Sudan's Bashir accepts 'responsibility' for Darfur war
Sudan's President Omar al-Bashir has said he accepts responsibility for the civil war in Darfur.
In an interview, Mr Bashir said that, as president, he is responsible for everything which happens in Sudan.
But he disputed the version of events offered by international media and the UN, saying the West was trying to vilify him.
Mr Bashir is wanted by the International Criminal Court (ICC) for alleged genocide during the conflict.
"Of course, I am the president so I am responsible about everything happening in the country," Mr Bashir told the Guardian.
"Everything happening, it is a responsibility.
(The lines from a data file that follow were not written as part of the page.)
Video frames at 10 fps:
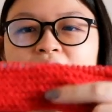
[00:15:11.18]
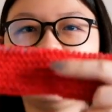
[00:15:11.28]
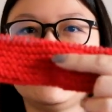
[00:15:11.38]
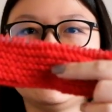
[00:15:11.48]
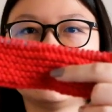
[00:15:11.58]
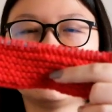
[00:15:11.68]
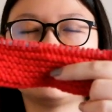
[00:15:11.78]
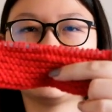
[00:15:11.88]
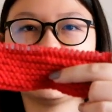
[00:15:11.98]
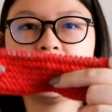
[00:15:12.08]
needle
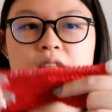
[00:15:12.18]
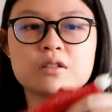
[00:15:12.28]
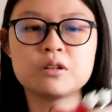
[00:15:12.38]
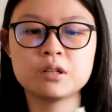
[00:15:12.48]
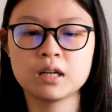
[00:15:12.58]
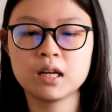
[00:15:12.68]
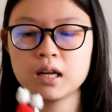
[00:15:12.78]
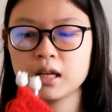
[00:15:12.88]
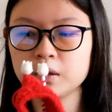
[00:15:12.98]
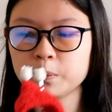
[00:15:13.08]
only. So
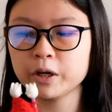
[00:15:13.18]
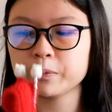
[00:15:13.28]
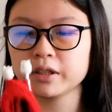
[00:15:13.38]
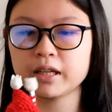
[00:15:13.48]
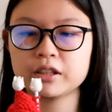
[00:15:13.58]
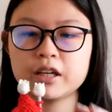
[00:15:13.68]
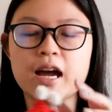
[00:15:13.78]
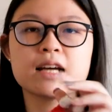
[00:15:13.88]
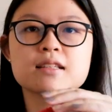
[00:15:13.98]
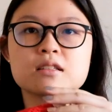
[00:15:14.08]
the point protector
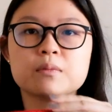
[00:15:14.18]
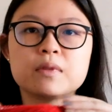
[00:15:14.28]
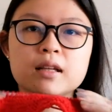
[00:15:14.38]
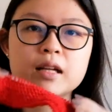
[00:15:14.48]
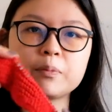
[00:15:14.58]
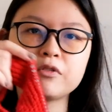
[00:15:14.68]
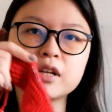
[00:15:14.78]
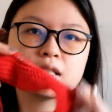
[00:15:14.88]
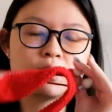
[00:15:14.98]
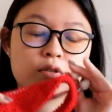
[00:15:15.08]
acts as something that
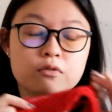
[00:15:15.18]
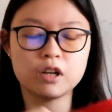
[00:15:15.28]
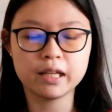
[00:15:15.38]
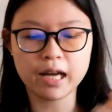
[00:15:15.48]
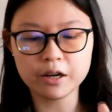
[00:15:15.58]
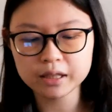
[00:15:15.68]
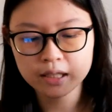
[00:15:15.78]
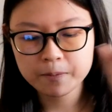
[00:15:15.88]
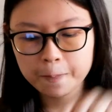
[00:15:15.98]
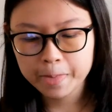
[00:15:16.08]
prevents it from falling out.
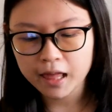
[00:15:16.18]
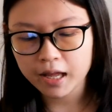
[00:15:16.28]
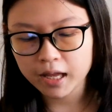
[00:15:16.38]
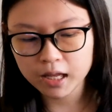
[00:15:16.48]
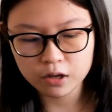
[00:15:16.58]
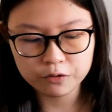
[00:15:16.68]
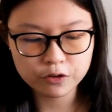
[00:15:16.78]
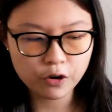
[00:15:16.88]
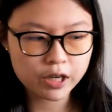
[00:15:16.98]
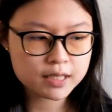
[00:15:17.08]
And of
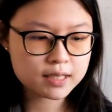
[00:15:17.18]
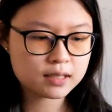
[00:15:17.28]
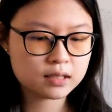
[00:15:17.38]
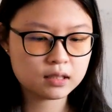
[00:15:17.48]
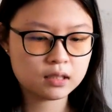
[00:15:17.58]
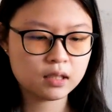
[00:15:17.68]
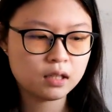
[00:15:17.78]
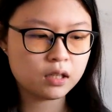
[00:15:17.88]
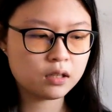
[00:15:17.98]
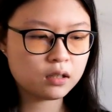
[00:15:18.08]
course,
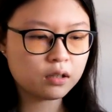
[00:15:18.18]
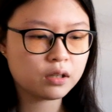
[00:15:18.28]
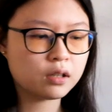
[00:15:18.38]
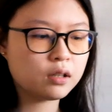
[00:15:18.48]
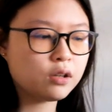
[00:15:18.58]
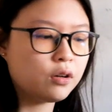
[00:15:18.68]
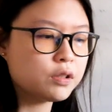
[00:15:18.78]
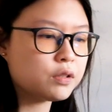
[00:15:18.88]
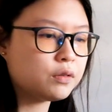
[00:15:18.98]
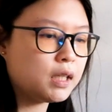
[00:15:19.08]
you
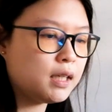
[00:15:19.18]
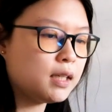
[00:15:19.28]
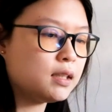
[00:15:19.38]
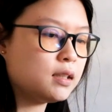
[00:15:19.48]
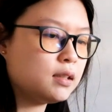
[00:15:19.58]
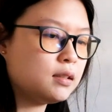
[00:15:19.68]
also need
But what happened in Darfur, first of all, it was a traditional conflict taking place from the colonial days."
Mr Bashir said his troops did not fight against ordinary Darfuris, despite numerous allegations of thousands of civilians being killed in ground and air attacks.
He said only 70,000 people have been displaced by the eight-year-old war, disputing the UN's figure of close to two million.
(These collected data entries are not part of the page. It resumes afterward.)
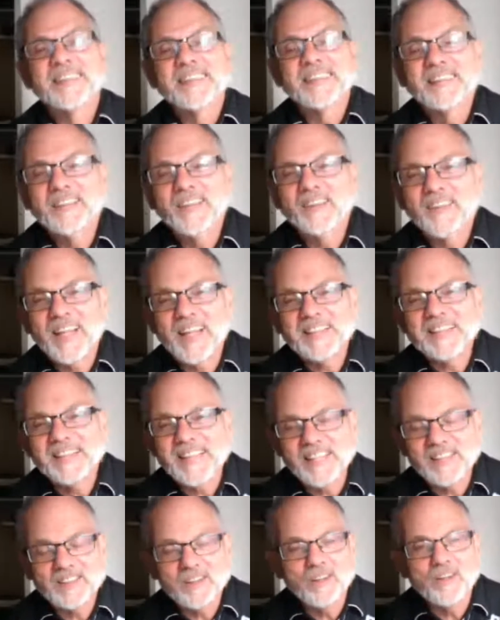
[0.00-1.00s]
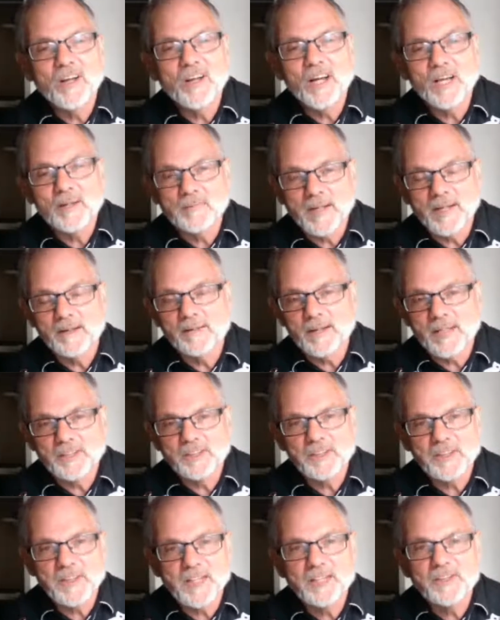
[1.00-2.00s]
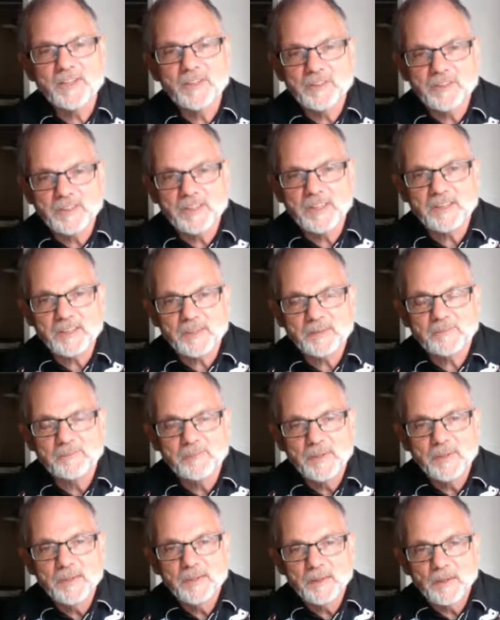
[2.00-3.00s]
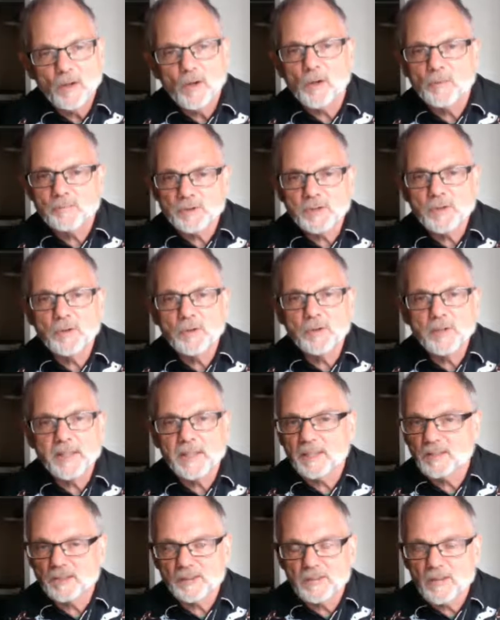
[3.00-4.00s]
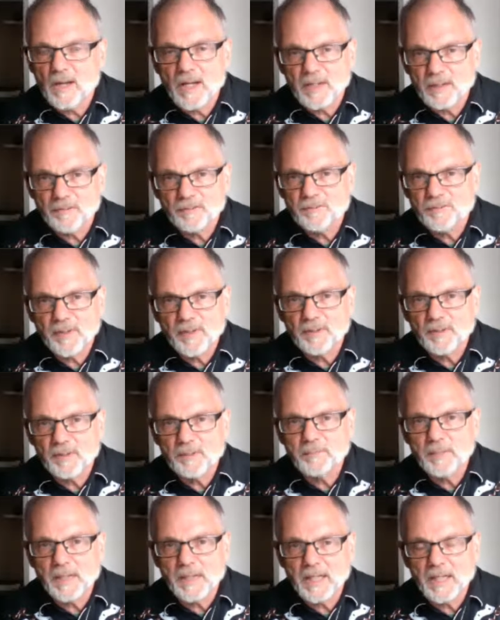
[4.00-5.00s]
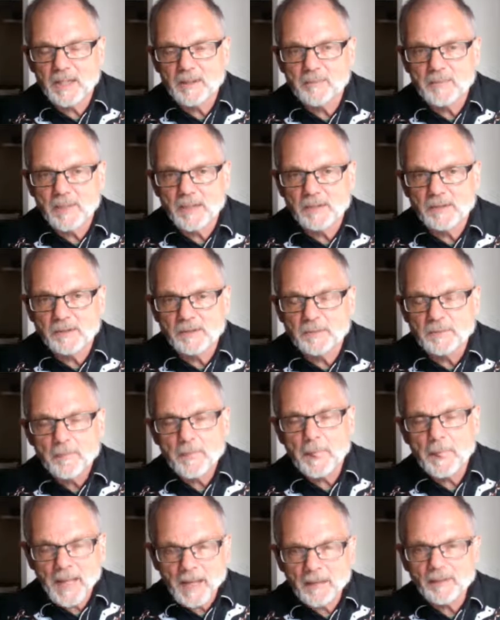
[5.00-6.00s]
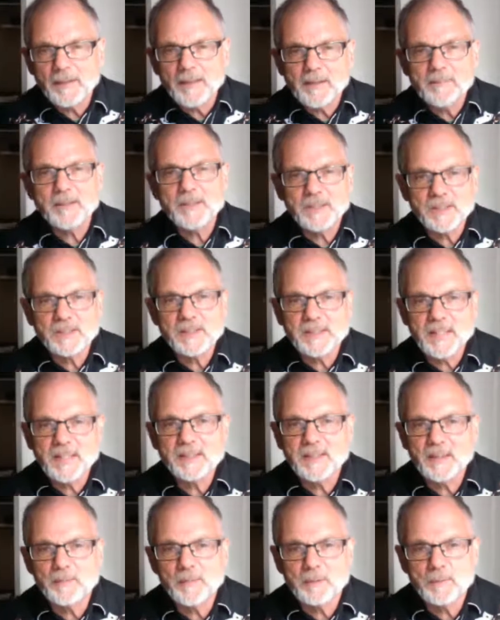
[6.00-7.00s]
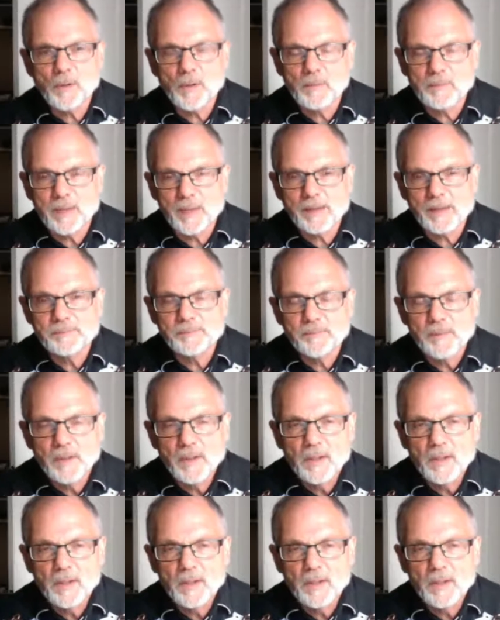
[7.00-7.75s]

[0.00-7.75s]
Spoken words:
So that says a lot about our education system. Homeschooling is not inferior by any means. Let me just say something more about it.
In the past the president has also disputed the UN's estimate of more than 300,000 deaths caused by the Darfur conflict, saying the real figure is 10,000.
The leader said the charges against him by the ICC were politically motivated, accusing the body of "double standards" and describing the chief prosecutor, Luis Moreno Ocampo, as a liar.
"It's not about justice, it's a political issue," he said.
Mr Bashir also warned of instability in Southern Sudan, which will secede from the north on 9 July.
Earlier this year, Mr Bashir said he would accept the results of January's referendum in southern Sudan, which saw an overwhelming vote in favour of independence.
The semi-autonomous southern government has accused Mr Bashir of supporting several of the southern generals who have gone into rebellion, a charge the president's advisers deny.
He also drew parallels between Sudan and Libya, accusing Western powers of using military might to further their own positions.
"The resources of Libya like petrol make it important to other countries like France, Britain and Europe in general," Mr Bashir said.
"It is important for them to see a regime in Libya that would be, if not loyal, friendly toward those countries.
"Regarding us, they [the US, Britain and France] were trying to change the regime in Sudan since 20 years, this is not new news for us," he added.